Más allá del rigor histórico que se le pueda atribuir a muchas de las publicaciones en las que se narra que la conquista fue posible por un lío de faldas al más puro estilo Mil y una noches -un hermano del sultán despechado porque el muy truhán se beneficiaba a una de sus mujeres, como si no tuviera ya bastante con las que coleccionaba en su harén, desveló una entrada secreta a los interiores de la fortaleza ibicenca para que la isla le fuera arrebatada como la más terrible de las venganzas-, entre todo este culebrón se repite con frecuencia una frase que me encanta: «El 8 de agosto de 1235, las tropas aragonesas conquistaron Ibiza tras más de tres siglos de invasión árabe». Nada de «Invadieron Ibiza conquistada 300 años atrás por los árabes», qué va. Así que ya saben, cuando dude el lector entre si alguien conquista o invade, el de piel más clarita suele ser el conquistador.

Pero, con permiso de todos los aragoneses de entonces y de ahora, tengo uno favorito, que es Pepelu. A saber dónde andaría yo por 1235, pero lo que es en los 80, pertenecía al otro extremo de la isla: al campo sanantoniense y Puig des Molins me quedaba francamente lejos salvo cuando mi padrino aparecía de la nada para secuestrarme e incluirme por unos días en su harén particular y yo, lejos de resistirme, daba brincos de alegría. Aquella berenada ya estaba bien repleta de tradiciones: los bocadillos compartidos, lanzarse al mar desde las rocas, acabar en una batalla de sandía, y luego había otras que no tengo tan claro si eran comunes o más bien nuestras, como atravesar a la vuelta el túnel del camino de Ramon Muntaner gritando de principio a fin. Daba igual por qué lo hiciéramos, se lo aconsejo a todo el mundo: al menos un día al año, ¡griten! ¡griten todo lo que den sí los pulmones! Y ya ducharnos para quitarnos toda la sal y los últimos pringues de sandía para ponernos bien guapos e ir a ver los fuegos artificiales. Tengo que confesar a los foráneos que entre Ibiza y San Antonio siempre hubo cierto pique por los fuegos y nunca jamás podríamos reconocer en voz alta que los del otro lado nos habían gustado más. Con un 'han estado bien' ya cumplías y te asegurabas de que te volvieran a invitar. A Pepelu le gustaba ir a verlos desde Talamanca y allá que nos íbamos con aquel coche repleto de mujeres aunque eso era en otros tiempos previos al botellón.

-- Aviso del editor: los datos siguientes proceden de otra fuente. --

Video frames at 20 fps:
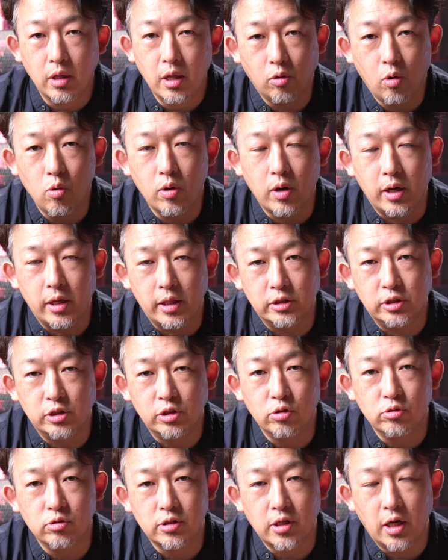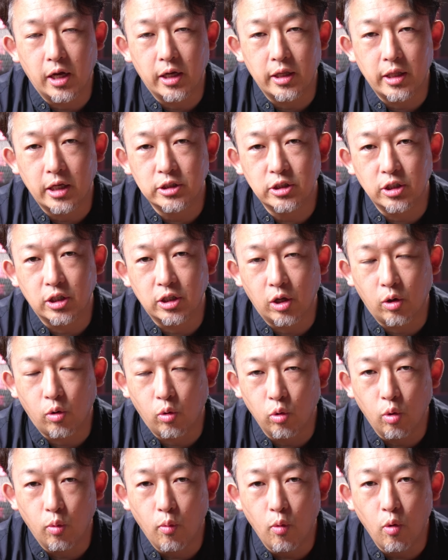今回ね、ZHIYUNさんが出してきた
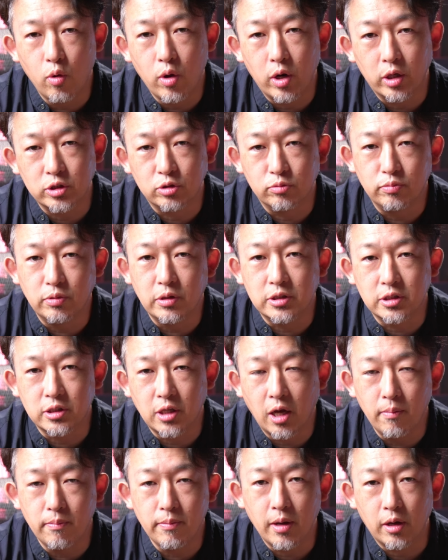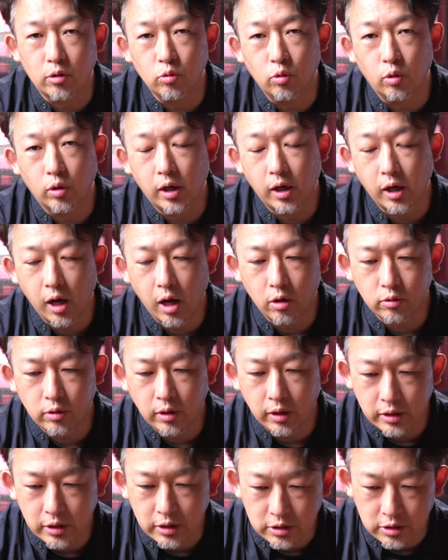このモーラス B300 の価
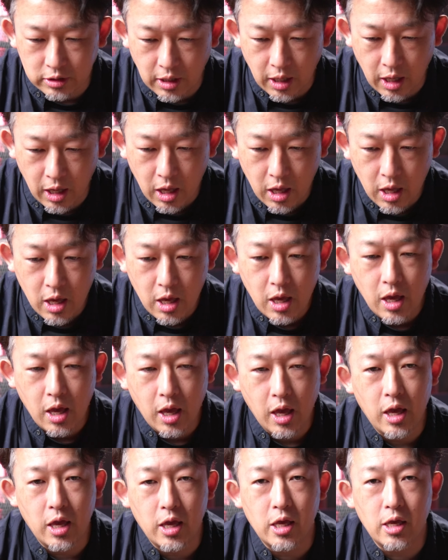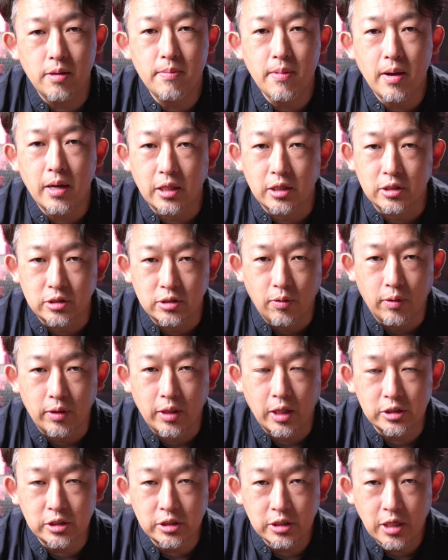格がですね、今ですね、
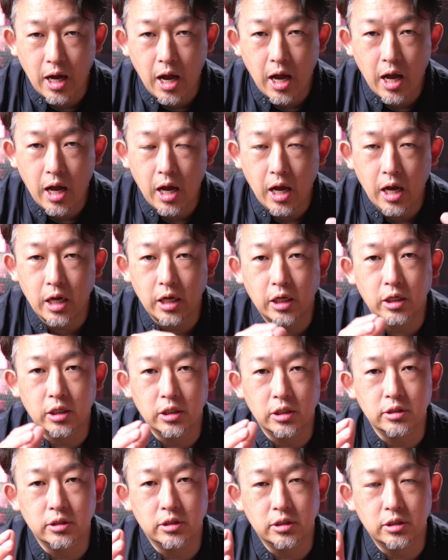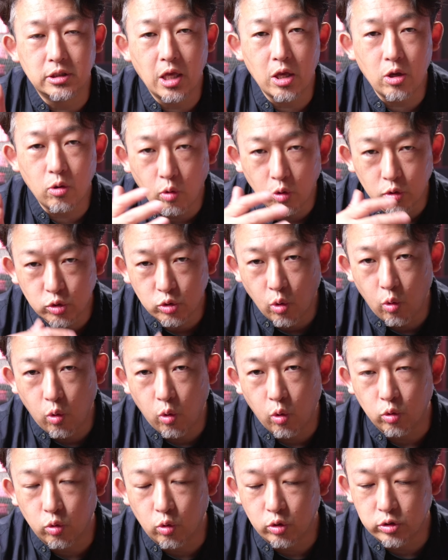私が先行情
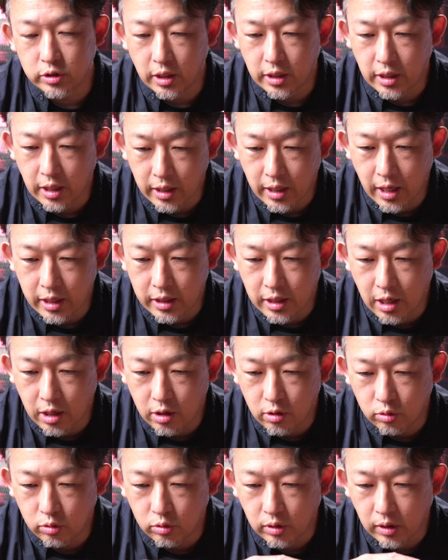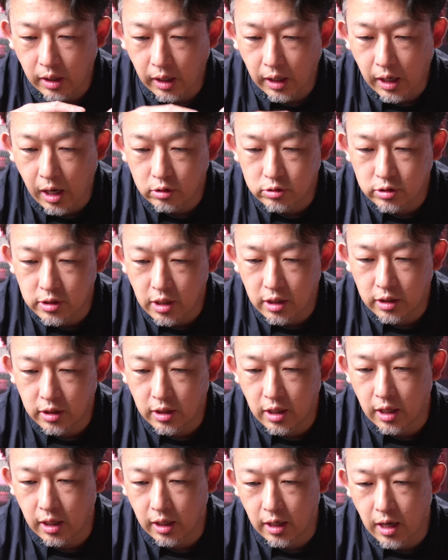報としていただいている価格設
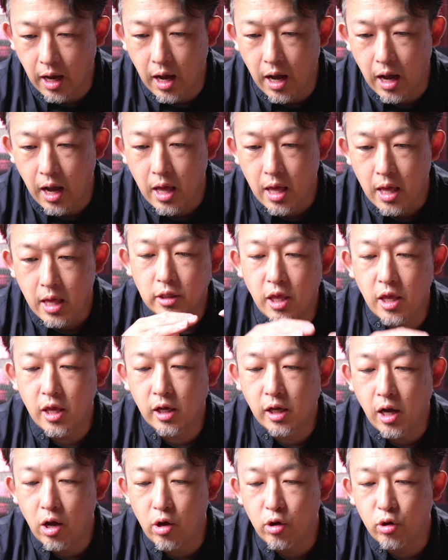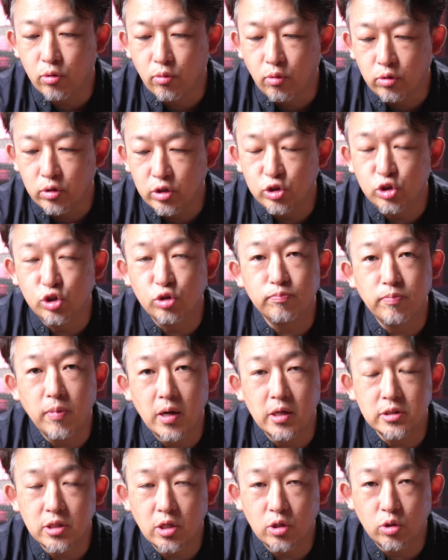定が、定価よりも
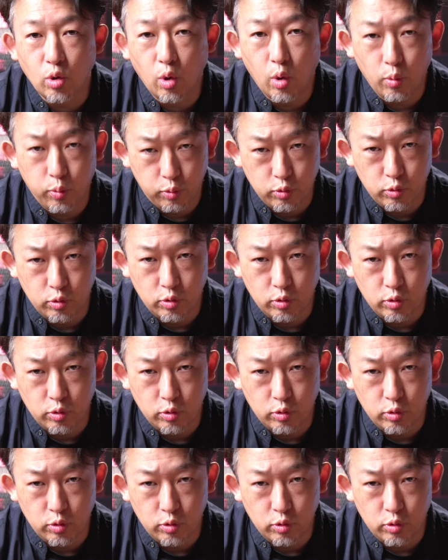20% オ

Últimamente nos conformamos con encontrar un buen lugar en el que sentarnos en el puerto con los pies colgando en algún embarcadero que ves los fuegos dos veces y luego rematar la noche con un helado en Los Valencianos, por ejemplo. Ya os advierto que no se puede en modo alguno ver los fuegos artificiales iluminando de rojo y azul, y verde y amarillo la fortaleza de Dalt Vila con los pies sobre el agua y no volver otro agosto a repetirlo. ¡No importa la edad que tengas! Que allí he llegado a ver, con los rostros iluminados, a niños de ochenta años.

Pero ahora que el último invasor de turno ha resultado ser un virus espantoso venido a apropiarse de todo lo que para bien o para mal habíamos conquistado, se cancelan, como tantas cosas, la merienda y los fuegos. No los sustituyen, pero llenan la agenda de fiestas, conciertos locales con aforo limitado. El alcalde, Rafa Ruiz, las presentaba: «No hace falta decir que es un año extraño, difícil e incluso triste» y anunciaba que el consistorio había preparado «unas fiestas más pequeñas, pero con un gran carga simbólica». Le doy toda la razón. Nos ha quedado un año de esos de desempolvar recuerdos y verlos como el tesoro que son. Por eso, por si a alguno le hiciera falta, quería traerle el de mi preciosa abuela Catalina, berenant una coca de pebrera, tal día como hoy.